=== Section Start ===

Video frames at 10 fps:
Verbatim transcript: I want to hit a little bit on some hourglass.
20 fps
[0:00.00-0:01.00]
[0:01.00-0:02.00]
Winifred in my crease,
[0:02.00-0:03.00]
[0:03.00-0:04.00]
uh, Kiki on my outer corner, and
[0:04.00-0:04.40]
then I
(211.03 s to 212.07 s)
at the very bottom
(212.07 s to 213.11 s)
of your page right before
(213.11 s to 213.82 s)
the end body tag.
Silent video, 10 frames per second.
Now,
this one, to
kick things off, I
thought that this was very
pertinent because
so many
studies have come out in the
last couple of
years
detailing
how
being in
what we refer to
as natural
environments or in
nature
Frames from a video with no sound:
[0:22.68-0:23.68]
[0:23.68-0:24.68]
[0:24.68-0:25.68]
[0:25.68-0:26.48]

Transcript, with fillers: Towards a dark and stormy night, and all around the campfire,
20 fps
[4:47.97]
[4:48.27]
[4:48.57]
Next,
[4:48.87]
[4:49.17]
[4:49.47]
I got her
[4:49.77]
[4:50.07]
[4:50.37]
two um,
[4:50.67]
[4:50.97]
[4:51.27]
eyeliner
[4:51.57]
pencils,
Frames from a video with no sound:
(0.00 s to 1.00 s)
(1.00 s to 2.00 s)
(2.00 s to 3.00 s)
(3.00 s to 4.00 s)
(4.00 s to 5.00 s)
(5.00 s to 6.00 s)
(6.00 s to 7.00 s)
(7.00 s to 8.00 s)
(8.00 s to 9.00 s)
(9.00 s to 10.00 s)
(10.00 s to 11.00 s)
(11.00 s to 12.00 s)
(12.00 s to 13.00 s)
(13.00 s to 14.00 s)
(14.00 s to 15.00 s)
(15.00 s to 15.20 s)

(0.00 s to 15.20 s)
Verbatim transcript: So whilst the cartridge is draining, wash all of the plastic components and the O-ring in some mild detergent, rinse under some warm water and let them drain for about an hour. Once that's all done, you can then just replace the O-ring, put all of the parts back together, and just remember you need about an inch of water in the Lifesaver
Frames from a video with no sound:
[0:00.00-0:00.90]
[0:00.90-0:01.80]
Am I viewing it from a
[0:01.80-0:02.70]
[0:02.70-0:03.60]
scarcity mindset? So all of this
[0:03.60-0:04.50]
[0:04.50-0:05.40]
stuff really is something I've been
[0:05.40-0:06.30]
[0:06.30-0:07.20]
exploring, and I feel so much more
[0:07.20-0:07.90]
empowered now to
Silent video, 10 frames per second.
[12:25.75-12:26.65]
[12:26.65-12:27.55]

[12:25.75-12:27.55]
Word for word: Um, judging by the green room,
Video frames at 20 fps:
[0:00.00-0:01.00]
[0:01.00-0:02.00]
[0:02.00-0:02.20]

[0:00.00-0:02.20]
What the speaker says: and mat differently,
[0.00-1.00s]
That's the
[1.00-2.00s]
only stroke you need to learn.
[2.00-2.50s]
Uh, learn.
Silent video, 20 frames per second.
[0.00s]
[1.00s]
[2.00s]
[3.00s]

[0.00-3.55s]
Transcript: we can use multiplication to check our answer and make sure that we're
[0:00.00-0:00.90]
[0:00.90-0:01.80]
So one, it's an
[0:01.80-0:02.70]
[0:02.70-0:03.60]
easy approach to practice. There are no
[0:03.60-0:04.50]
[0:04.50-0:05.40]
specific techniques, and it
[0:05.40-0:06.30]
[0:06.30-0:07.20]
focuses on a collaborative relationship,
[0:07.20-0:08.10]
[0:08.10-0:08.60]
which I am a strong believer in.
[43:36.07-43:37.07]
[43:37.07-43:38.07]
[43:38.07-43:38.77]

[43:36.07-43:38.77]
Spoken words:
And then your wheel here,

=== Section End ===

Your instructions:
In the records above, find each line holding "Verbatim" and copy it.

Result of this task:
Verbatim transcript: I want to hit a little bit on some hourglass.
Verbatim transcript: So whilst the cartridge is draining, wash all of the plastic components and the O-ring in some mild detergent, rinse under some warm water and let them drain for about an hour. Once that's all done, you can then just replace the O-ring, put all of the parts back together, and just remember you need about an inch of water in the Lifesaver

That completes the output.